For IT and digital management, this kind of executive attention and visibility is a holy grail, and yet it’s also one that will become more prevalent.
Indeed, one report found that 80 percent of CEOs have changed how they use technology after last year. Over three-quarters “increased their companies’” adoption of new technologies; the same number expect their technology investments to continue increasing.” Another large-scale survey found top CEOs are now “technology-obsessed”.
As CEOs take a more active interest in their IT and digital practices as financial growth vehicles for the organisation, one might expect that visibility to translate into increased technology budgets. We are already seeing this firsthand in Australia, with CEOs now wielding substantial power over the digital purse.
It’s worth looking at why this has happened and how it is likely to develop further in Australia.
First, IT’s and digital’s improved visibility with the CEO is no accident. They were, after all, powerful enablers for getting their organisations through some rough times last year.
But there’s more to it than that.
IT has traditionally had an ‘explainability’ problem. Its benefits are often wrapped up in technical metrics that aren’t easily correlated with a broader business benefit.
Top CEOs are cutting through that. They’re making the translation, at least publicly. In doing so, they are shifting IT’s status internally from being seen as a cost centre to a profit centre. Digital technology is relevant to the CEO’s interests, and they are getting fully behind it.

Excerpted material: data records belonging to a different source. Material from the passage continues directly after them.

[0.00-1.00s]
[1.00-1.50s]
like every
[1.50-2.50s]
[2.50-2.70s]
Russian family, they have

There are multiple ways CEOs can determine - or receive - that value or benefits translation.
Traditionally, part of the CIO’s role was to act as a translation point between IT, Executive Committee and the Board. But as more CEOs and directors with technology experience - or an interest in digital - are appointed, they are taking on more of this translation effort themselves.

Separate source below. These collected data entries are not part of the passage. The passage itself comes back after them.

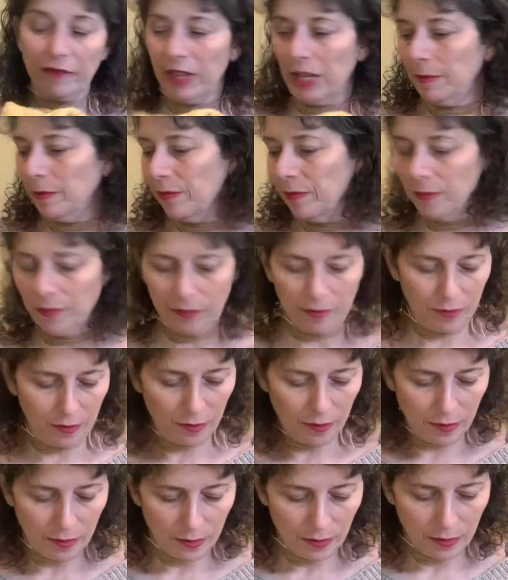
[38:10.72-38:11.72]
it.
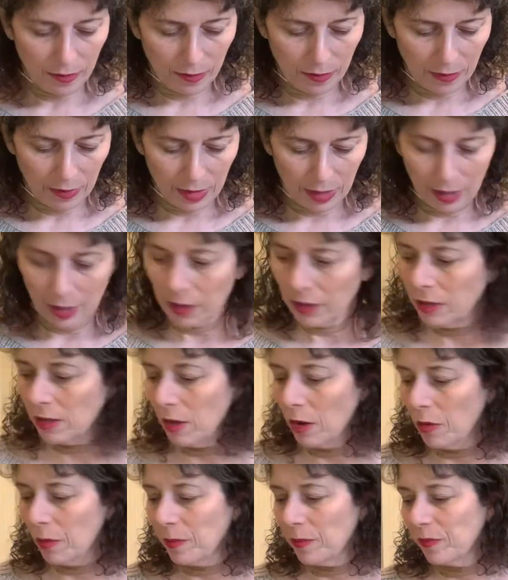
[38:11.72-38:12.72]

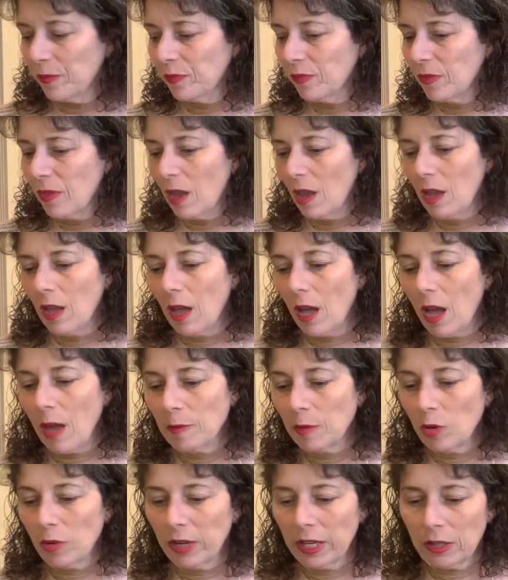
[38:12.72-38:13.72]
So I'm
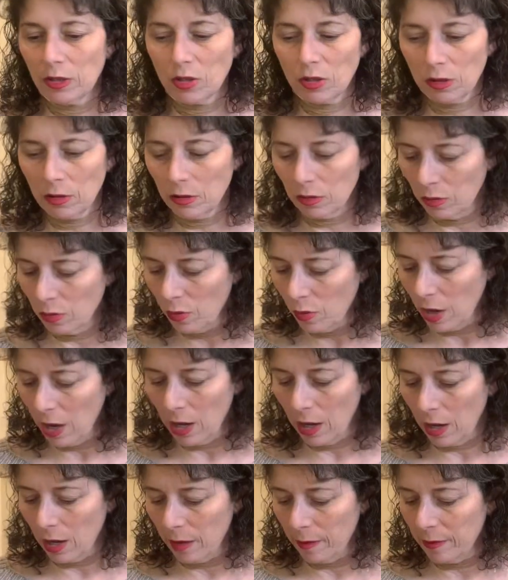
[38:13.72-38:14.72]
going to
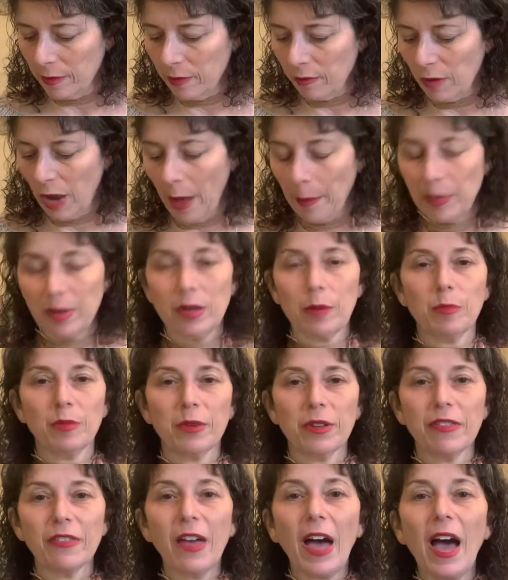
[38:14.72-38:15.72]
wrap it up
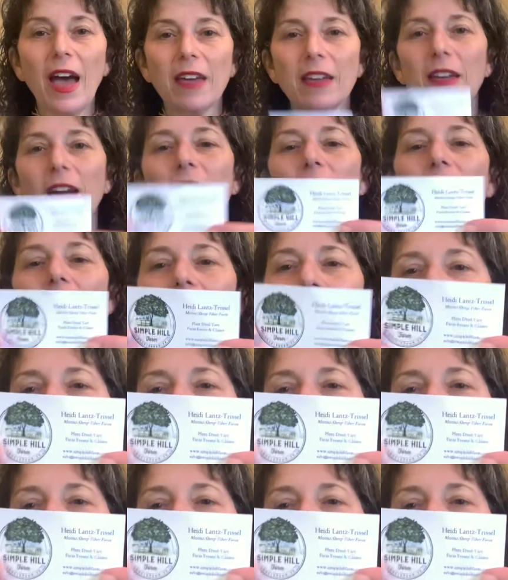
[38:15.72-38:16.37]
with that. And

This trend hasn’t gone unnoticed by the makers of technology. Behind the scenes, metrics and monitoring tools that traditionally sat in technical domains are evolving into ‘translation’ engines, matching performance with productivity and tech spend with savings.
These types of monitoring tools were used by network teams to measure the availability and performance of applications and the duration of downtime. As technology professionals, we understand all these things impact productivity and have some sort of flow-through financial impact, but this translation isn’t readily done in the tools, nor is it accessible to the Executive Committee.
That’s changing.
Businesses are rapidly adopting digital solutions to improve how they go to market, innovate, and connect with their customers. To quantify and facilitate that improvement in digital experience in your business context, you need to be able to monitor and measure. As a result, the more traditional approach of reporting purely technical metrics needs to change, and monitoring tools are now being configured with CEOs and Executive Committees in mind. They take an end-to-end view of a business process and define what would constitute an improvement to that process - and therefore to the business.

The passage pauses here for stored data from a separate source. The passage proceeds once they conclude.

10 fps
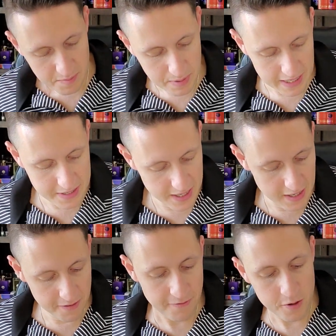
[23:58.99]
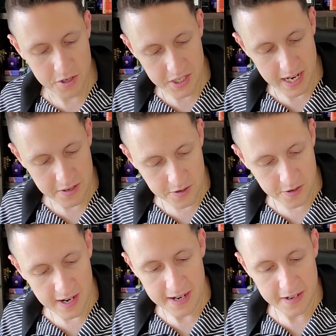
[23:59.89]
But uh, the first
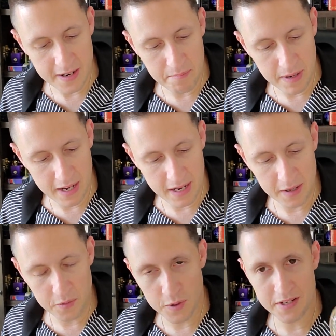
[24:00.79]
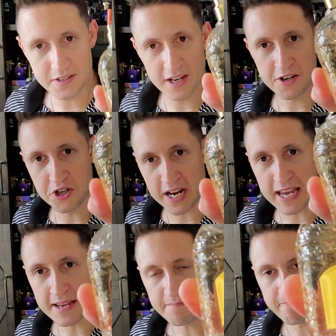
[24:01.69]
tester I ended up buying was uh,
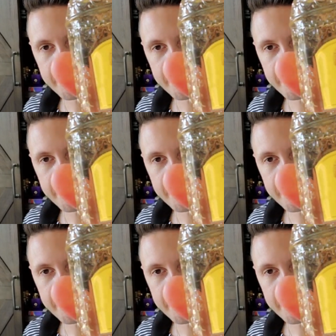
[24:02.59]
Jicky.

What would faster initiation times for a popular application do for staff productivity? How does process maturity or minutes saved in one aspect of a process correlate with financial growth? What collective benefit might be finding five extra minutes per customer service agent per day produce for the company and its goals?
For the CEO to spearhead digital efforts and drive digital improvement from the top, this data is an invaluable reference point. For digital and technology teams wanting their CEO to become more of a digital evangelist, this type of translation tool’s emergence is equally exciting.
More than ever before, organisations are judged on customers’ digital experience and as such, user loyalty will be influenced by a company’s cloud-based apps and services. In this new reality, application availability, ease-of-use, and speed will become business critical. Whether you’re a company focused on e-commerce or a professional services company with global operations, insights into digital experience represents an opportunity for IT to shake the internal perception of being a cost centre and to establish a new status as a profit centre in overall organisational support for sales, workgroup collaboration and customer experience. Digital experience is the IT outcome that matters most. By tracking performance data that matters, IT can empower CEOs to see that too.